• [Task details]: Take the listing below and write it out again exactly, skipping any picture that it holds.

• [Information shown]:
########

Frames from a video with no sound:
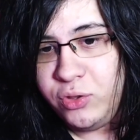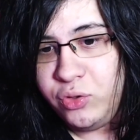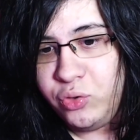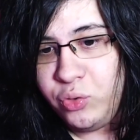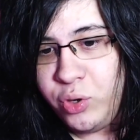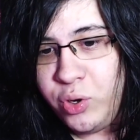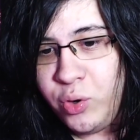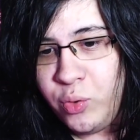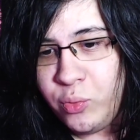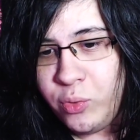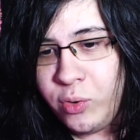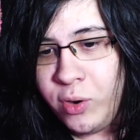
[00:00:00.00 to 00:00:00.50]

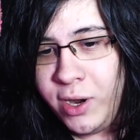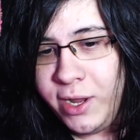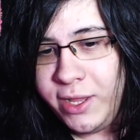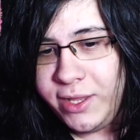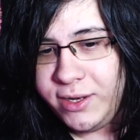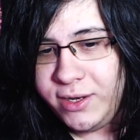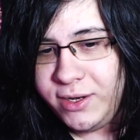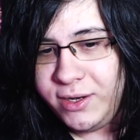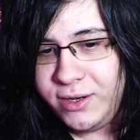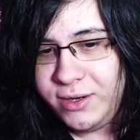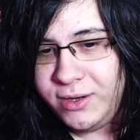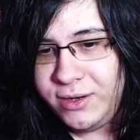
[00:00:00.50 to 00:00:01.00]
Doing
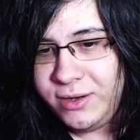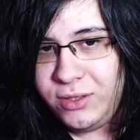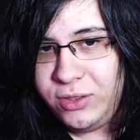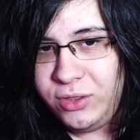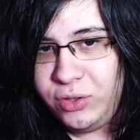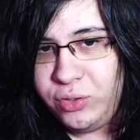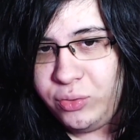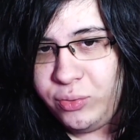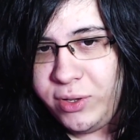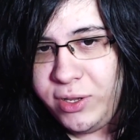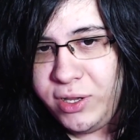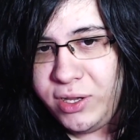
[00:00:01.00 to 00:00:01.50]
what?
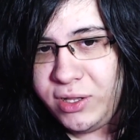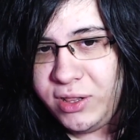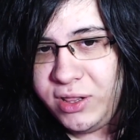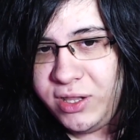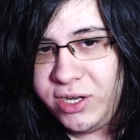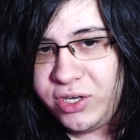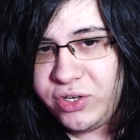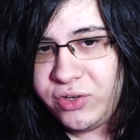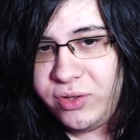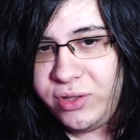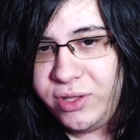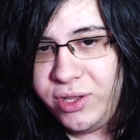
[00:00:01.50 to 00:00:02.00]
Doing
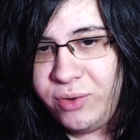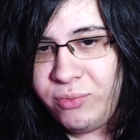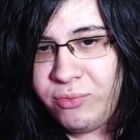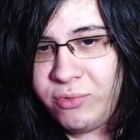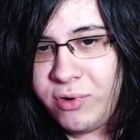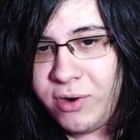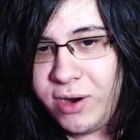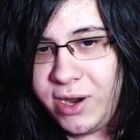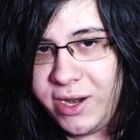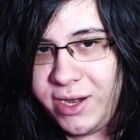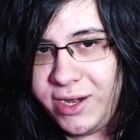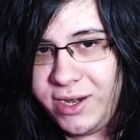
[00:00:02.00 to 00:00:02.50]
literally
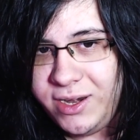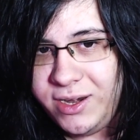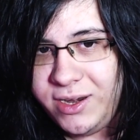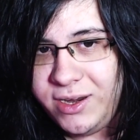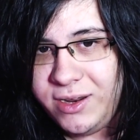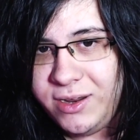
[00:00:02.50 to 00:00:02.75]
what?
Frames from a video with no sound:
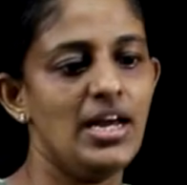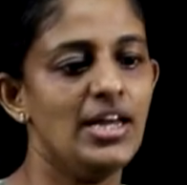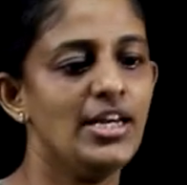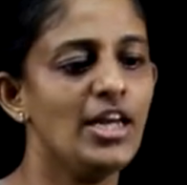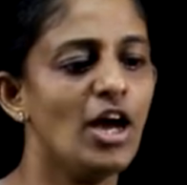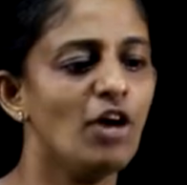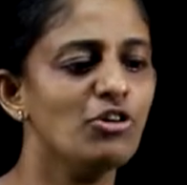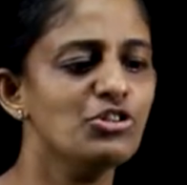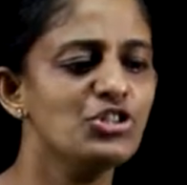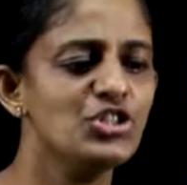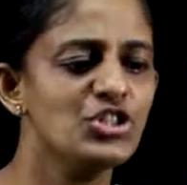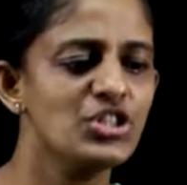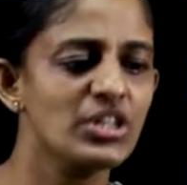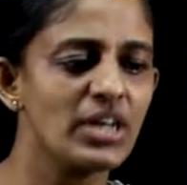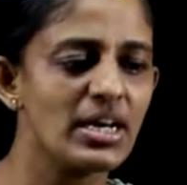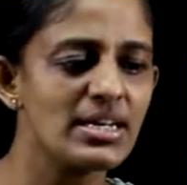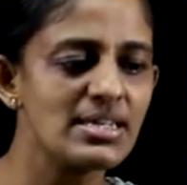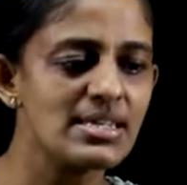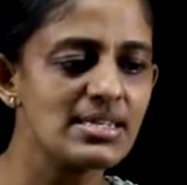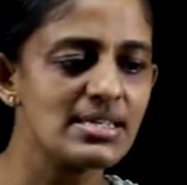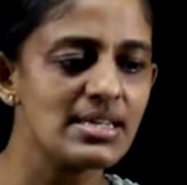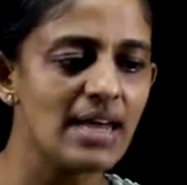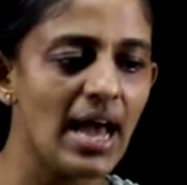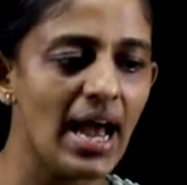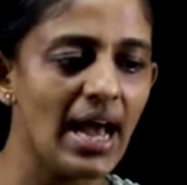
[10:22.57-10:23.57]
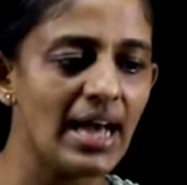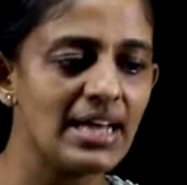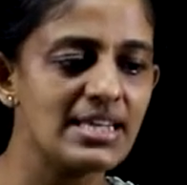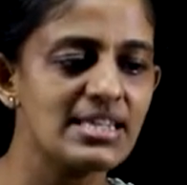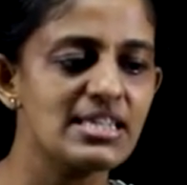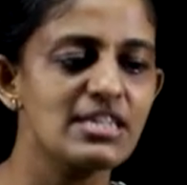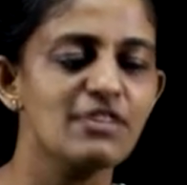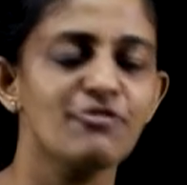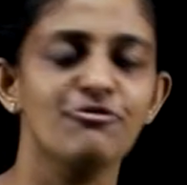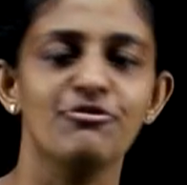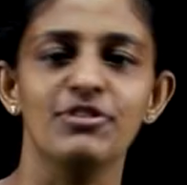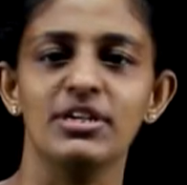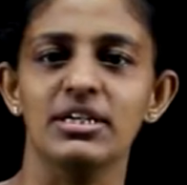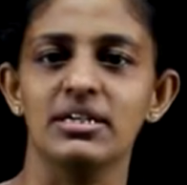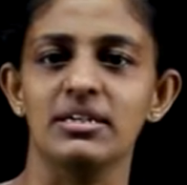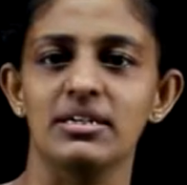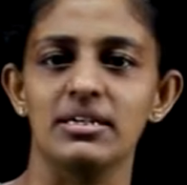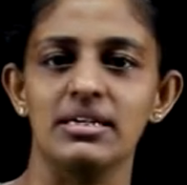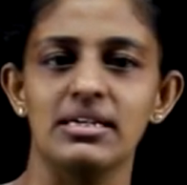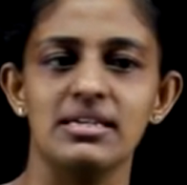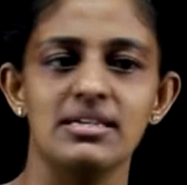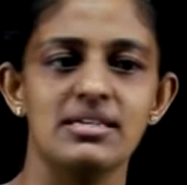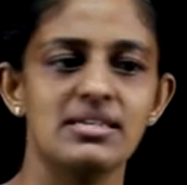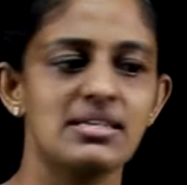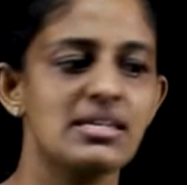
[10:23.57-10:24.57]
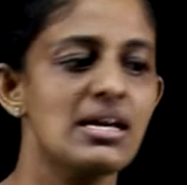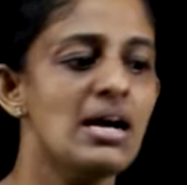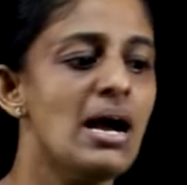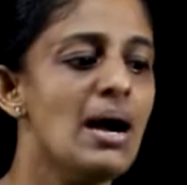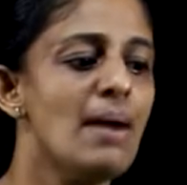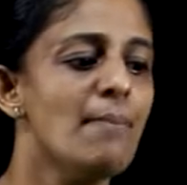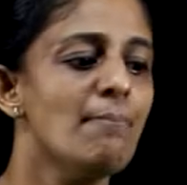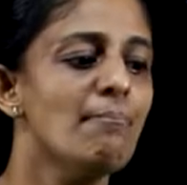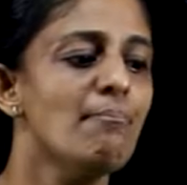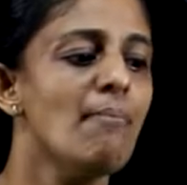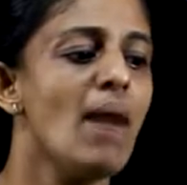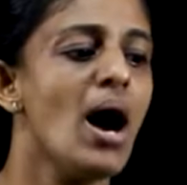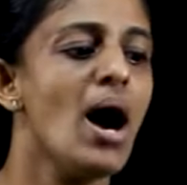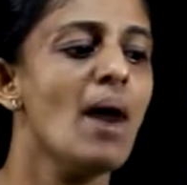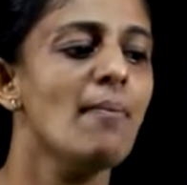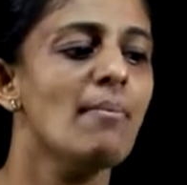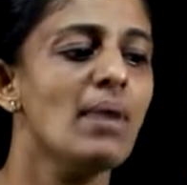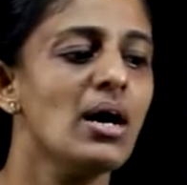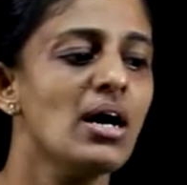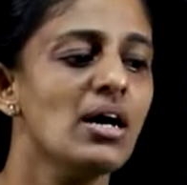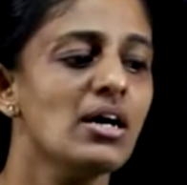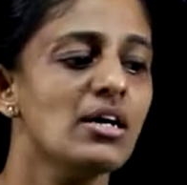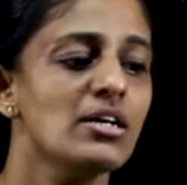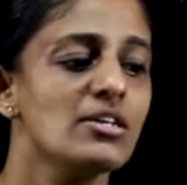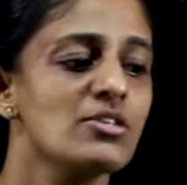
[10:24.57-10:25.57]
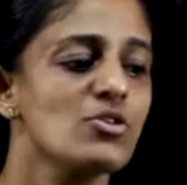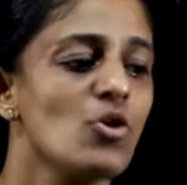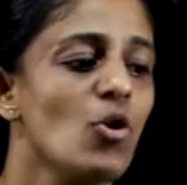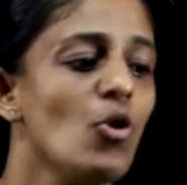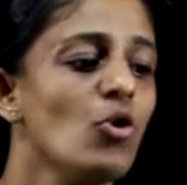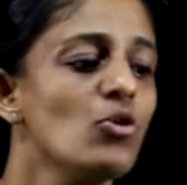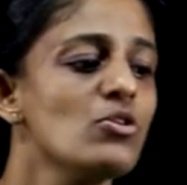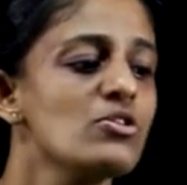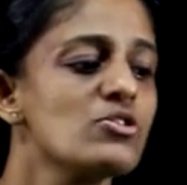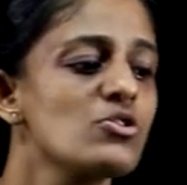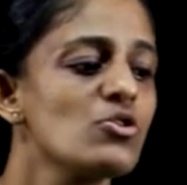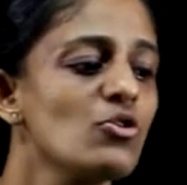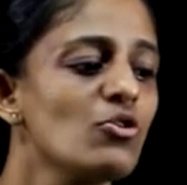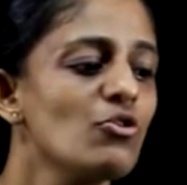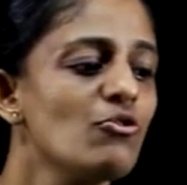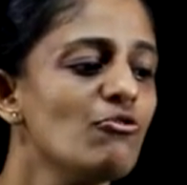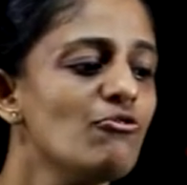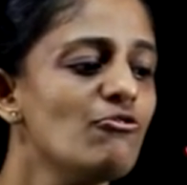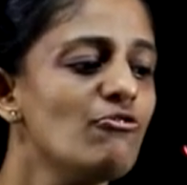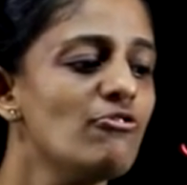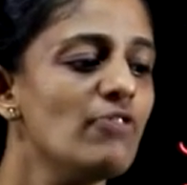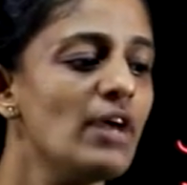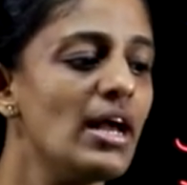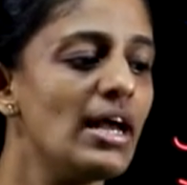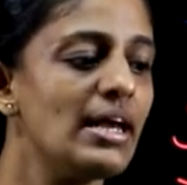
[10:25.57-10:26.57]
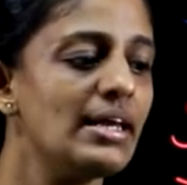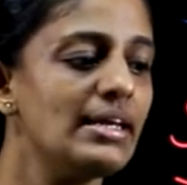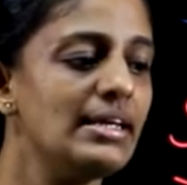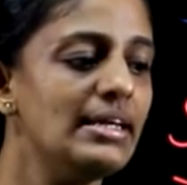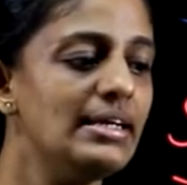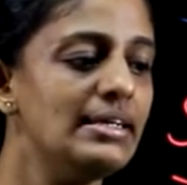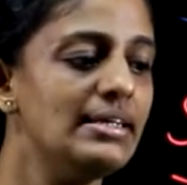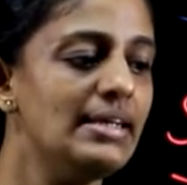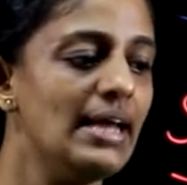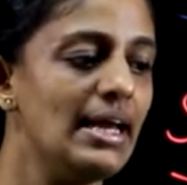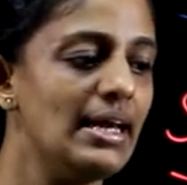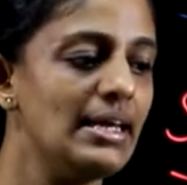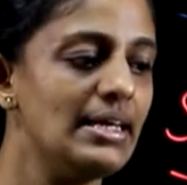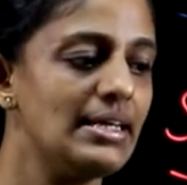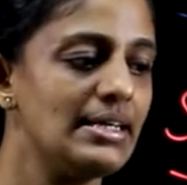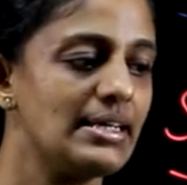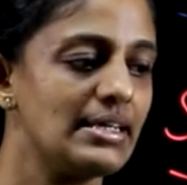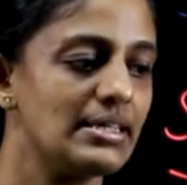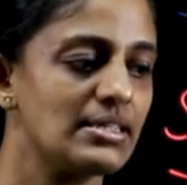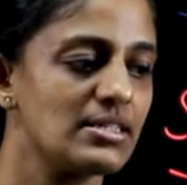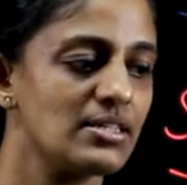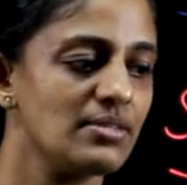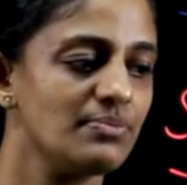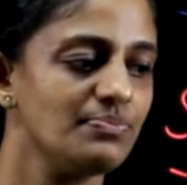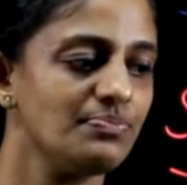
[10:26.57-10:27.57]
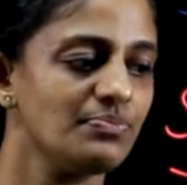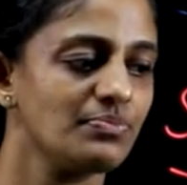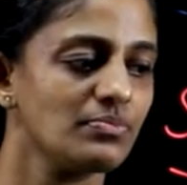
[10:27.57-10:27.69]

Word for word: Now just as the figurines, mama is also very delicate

########

• [Solved problem]:
Frames from a video with no sound:
[00:00:00.00 to 00:00:00.50]

[00:00:00.50 to 00:00:01.00]
Doing
[00:00:01.00 to 00:00:01.50]
what?
[00:00:01.50 to 00:00:02.00]
Doing
[00:00:02.00 to 00:00:02.50]
literally
[00:00:02.50 to 00:00:02.75]
what?
Frames from a video with no sound:
[10:22.57-10:23.57]
[10:23.57-10:24.57]
[10:24.57-10:25.57]
[10:25.57-10:26.57]
[10:26.57-10:27.57]
[10:27.57-10:27.69]

Word for word: Now just as the figurines, mama is also very delicate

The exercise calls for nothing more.